Exercise instructions - All records are to be reproduced verbatim, with images omitted.

BEGIN Extracted information

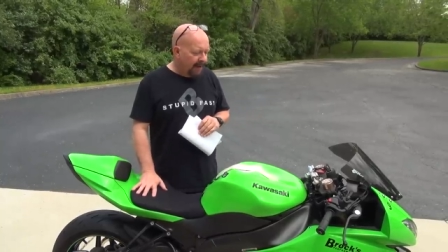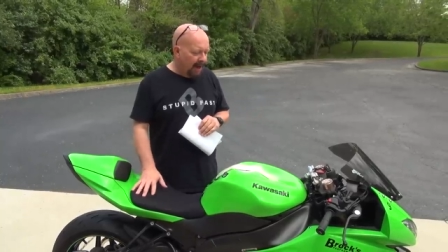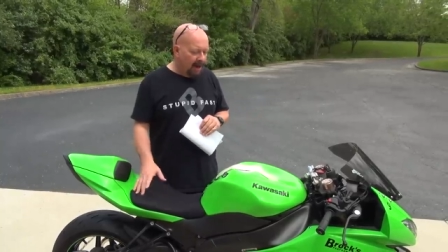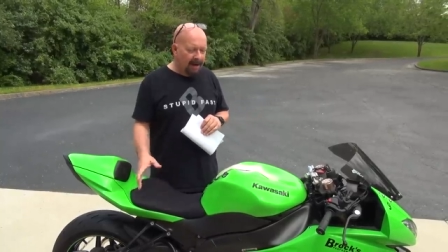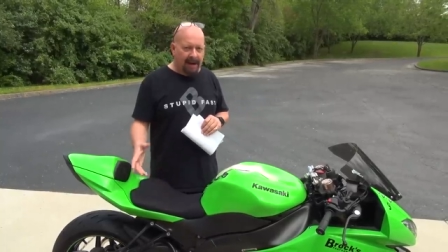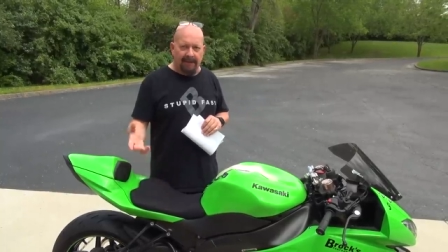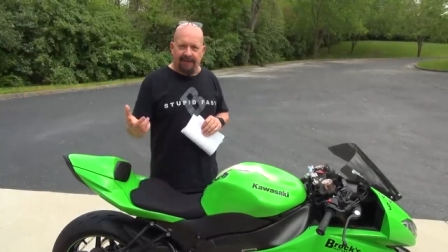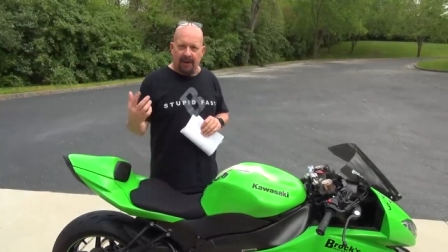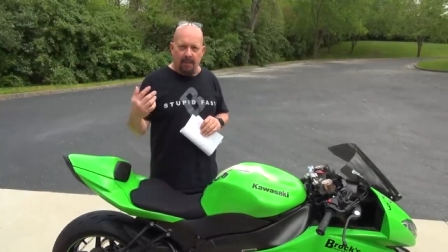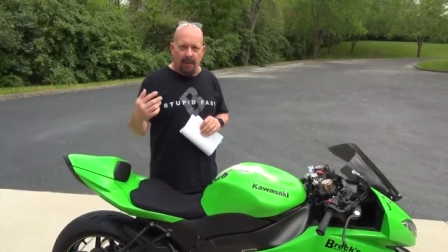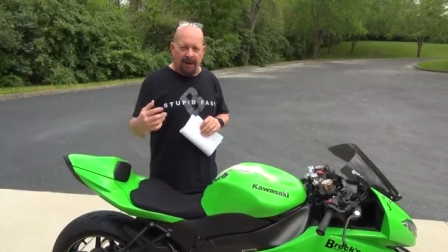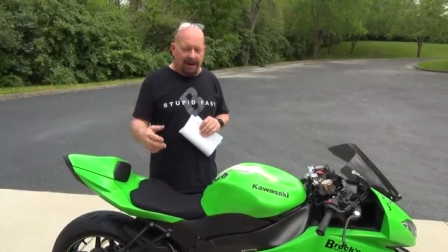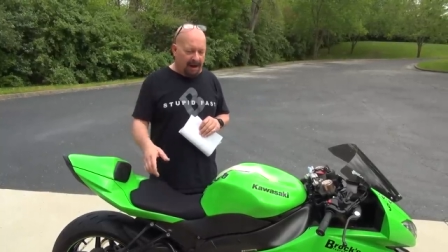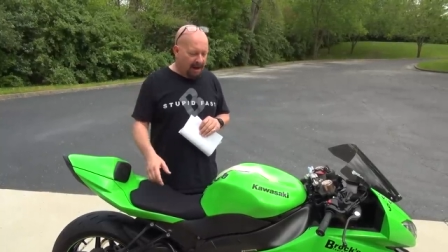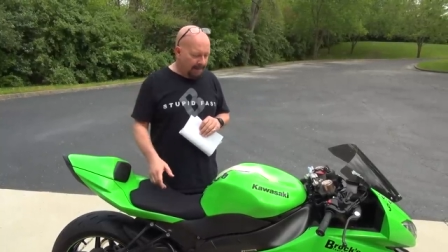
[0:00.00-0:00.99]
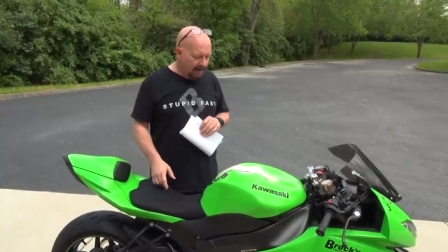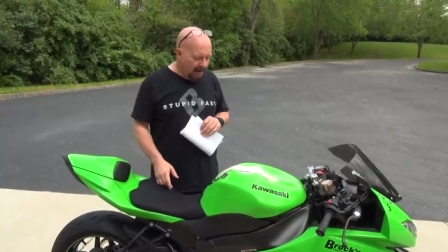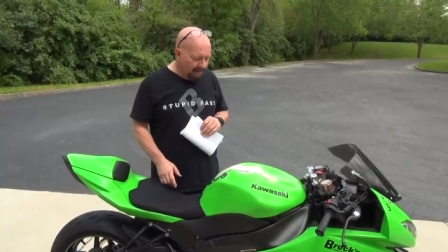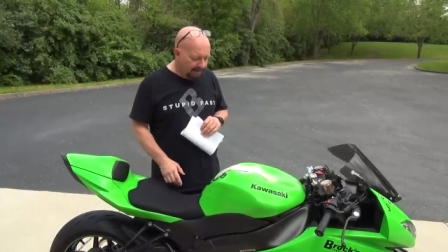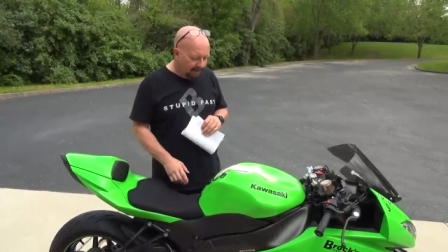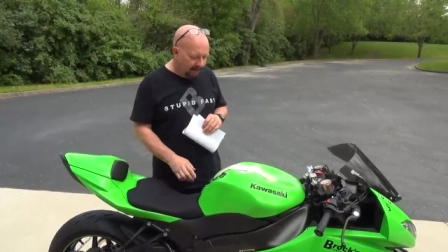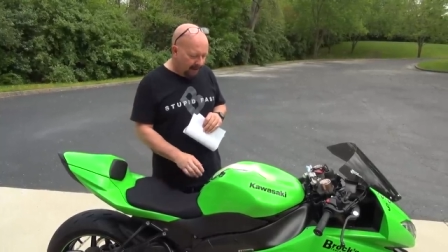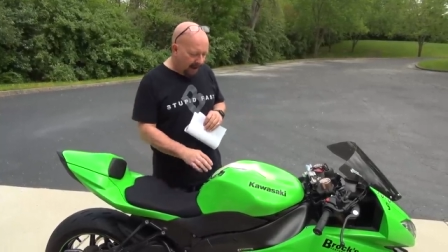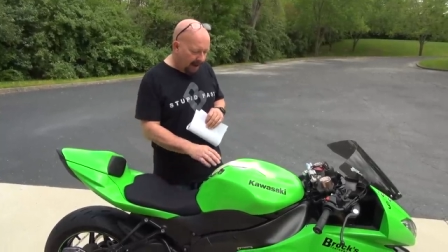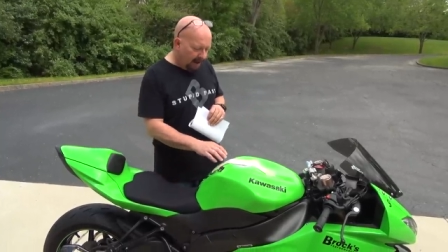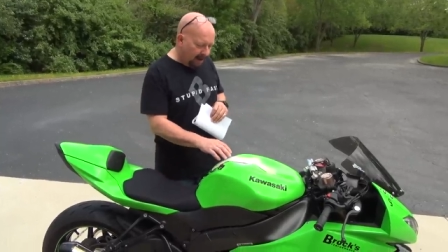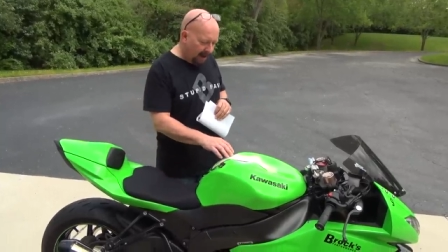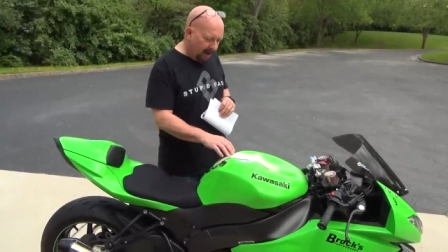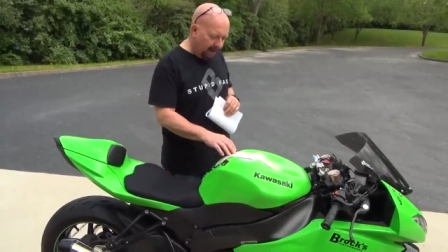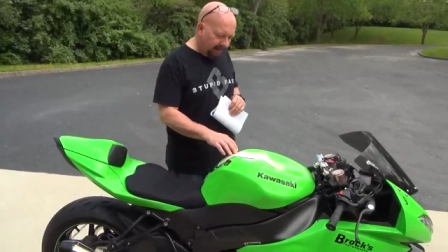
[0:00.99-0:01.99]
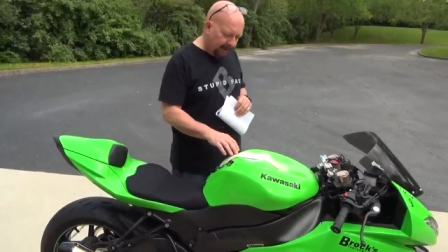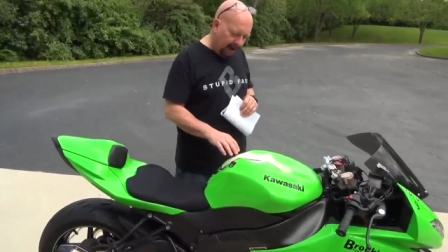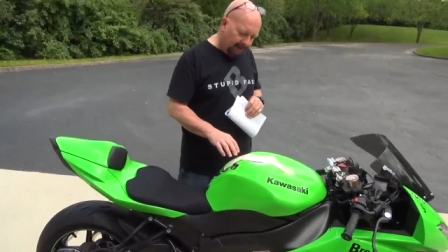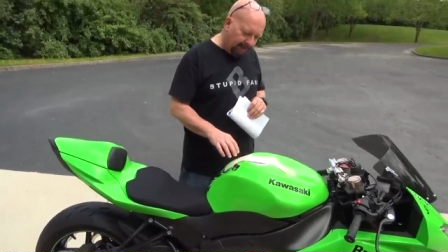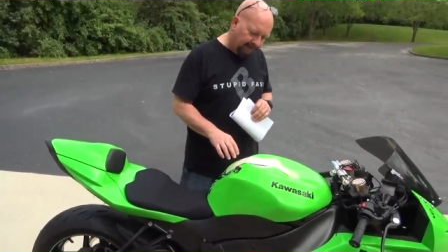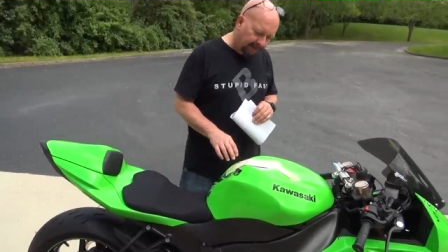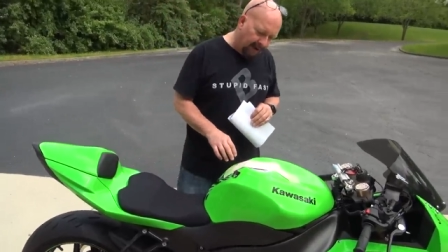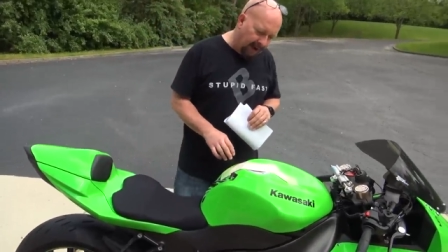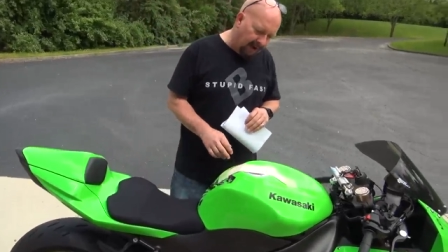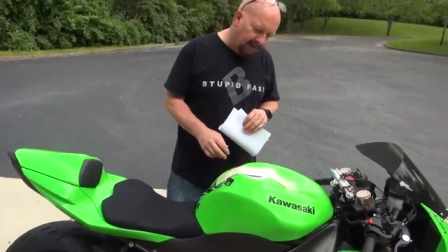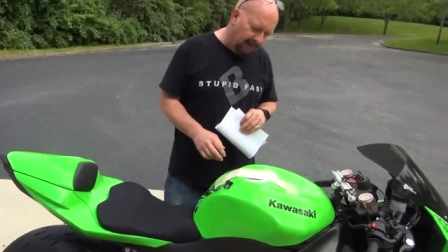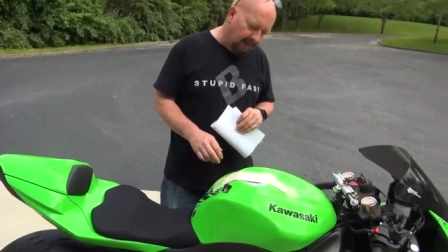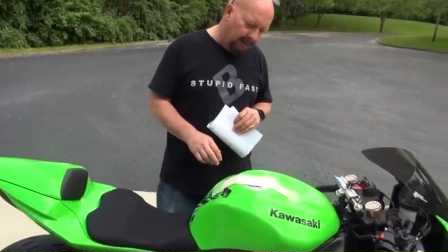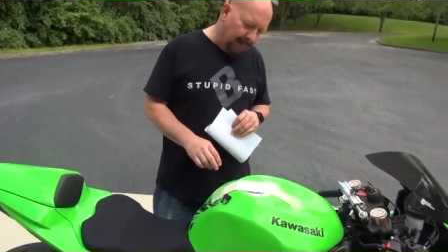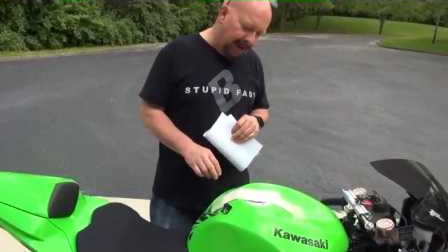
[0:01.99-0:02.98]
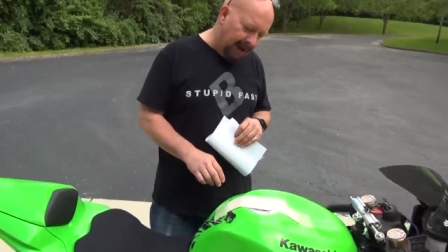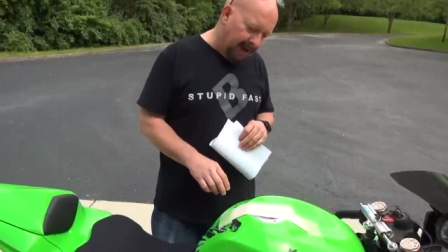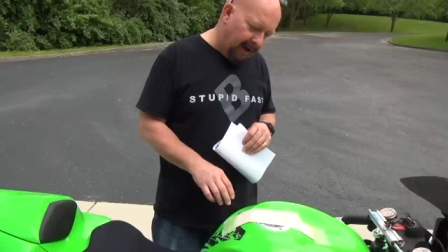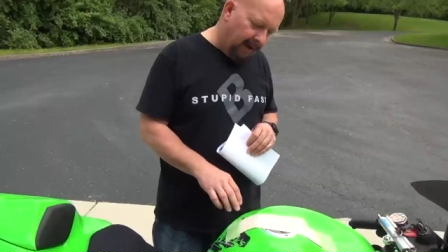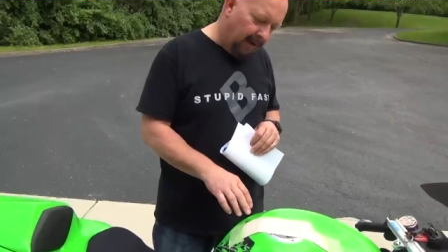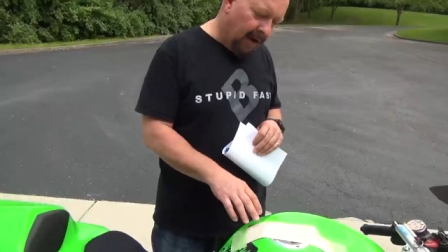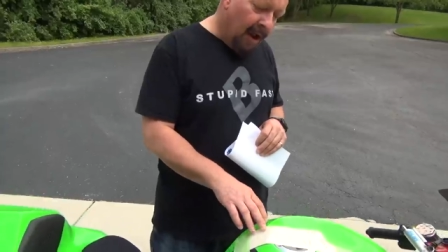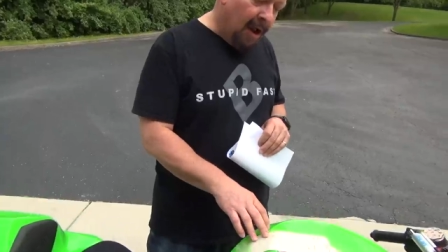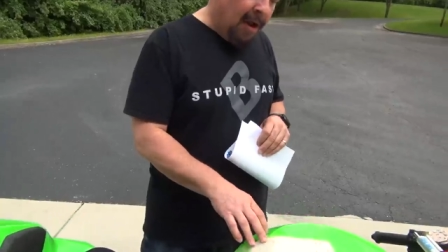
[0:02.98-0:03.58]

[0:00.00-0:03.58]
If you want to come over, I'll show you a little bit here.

END Extracted information

Result of this exercise -
[0:00.00-0:00.99]
[0:00.99-0:01.99]
[0:01.99-0:02.98]
[0:02.98-0:03.58]

[0:00.00-0:03.58]
If you want to come over, I'll show you a little bit here.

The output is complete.